Sweet Talk by Stephanie Vaughn, 1979
The magic trick:
Telling the reader in the first sentence what the story will be about
In all the reading and connecting of dots I have done for this blog, Stephanie Vaughn’s name seems to keep coming up. I gather that her Sweet Talk story collection was a pretty big deal when it came out in 1990. Here, people who say such things said, is one of America’s next great writers. Weird thing is, 25 years later it remains the only book she’s published. She’s not exactly a recluse along the lines of J.D. Salinger. She teaches at Cornell. But still, hers is a very intriguing career arc. I figured I had to look into Sweet Talk and see what it was all about.
My verdict? It’s really, really good. She has a way of hitting just the right pitch so that her first-person narrations never feel overly self-loving or self-loathing. The moments she chooses to isolate and highlight are never extraneous. Every sentence seems to add up to a larger set of ideas or questions. But I better stop now. I won’t have anything left to say the rest of the week.

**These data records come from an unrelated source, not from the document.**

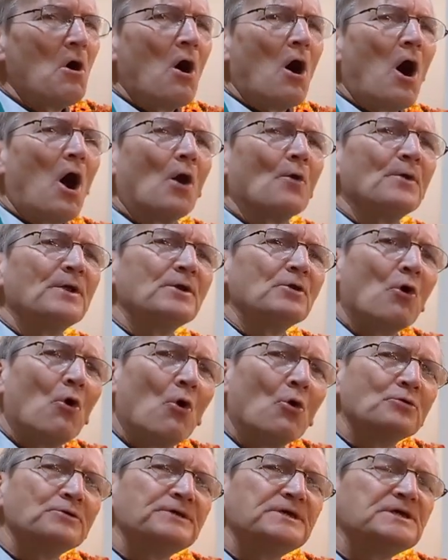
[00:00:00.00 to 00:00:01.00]
are in
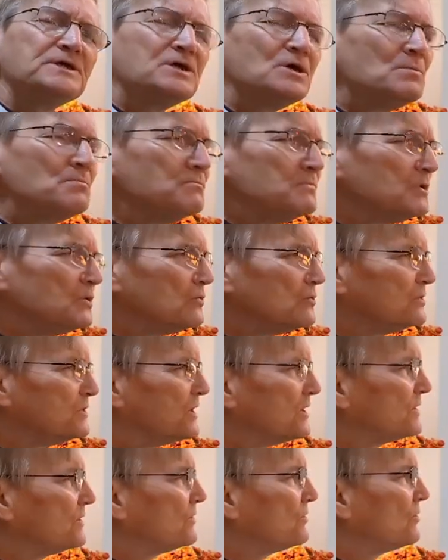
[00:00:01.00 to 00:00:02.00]
holy
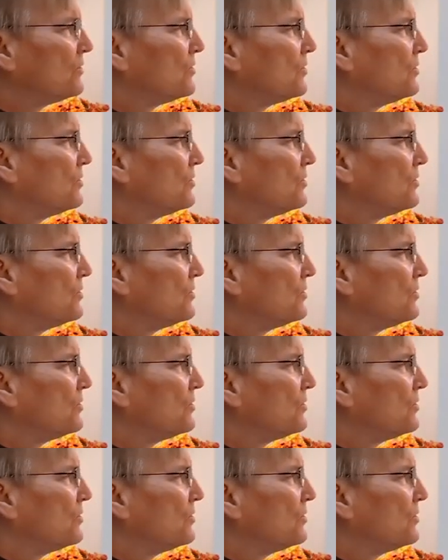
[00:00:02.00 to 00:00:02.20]
communion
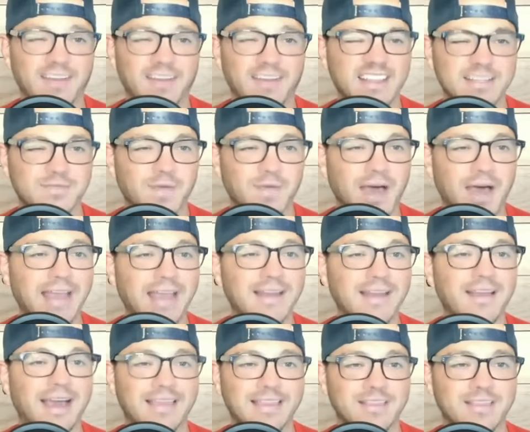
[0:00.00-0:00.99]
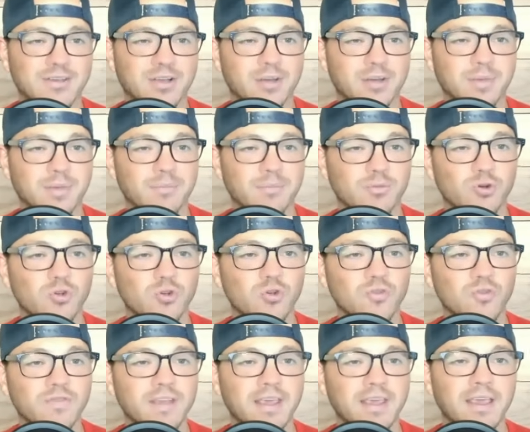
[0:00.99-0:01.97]
That's fine. I think they're going to be
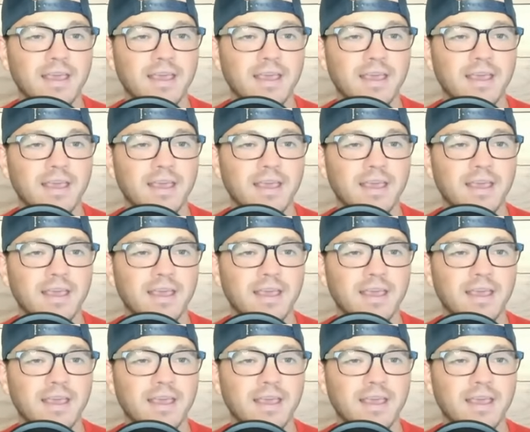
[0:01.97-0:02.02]
improved.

Let’s start with the title story. It’s actually probably my least favorite in the book (though I still enjoyed it). First-person stories of modern relationship woes are getting increasingly difficult for me to care about as I get more literate. That being said, I love the notion of the narrator inventing in her imagination a lover for herself – and possibly making up one for her husband too.
The key trick to the story is the first sentence: “Sometimes Sam and I loved each other more when we were angry.” Vaughn has told us right off the top what the whole story will be about. She then proceeds to prove this statement’s truth through the action of the rest of the story. Our couple argues and competes and competes and loves and competes some more. Is it healthy? Is it built to last? Well, probably not on both counts. But it is the nature of their marriage, and “Sweet Talk” tells their story well. And that’s quite a trick on Vaughn’s part.
The selection:
In the second week of August, I found a pair of red lace panties at the bottom of the kitchen trash.
I decided to tell Sam I had a lover. I made my lover into a tall, blue-eyed blond, a tennis player on the circuit, a Phi Beta Kappa from Stanford who had offers from the movies. It was the tall blond part that needled Sam, who was dark and stocky.
“Did you pick him up at the beach?” Sam said.
“Stop it,” I said, knowing it was a sure way to get him to ask more questions.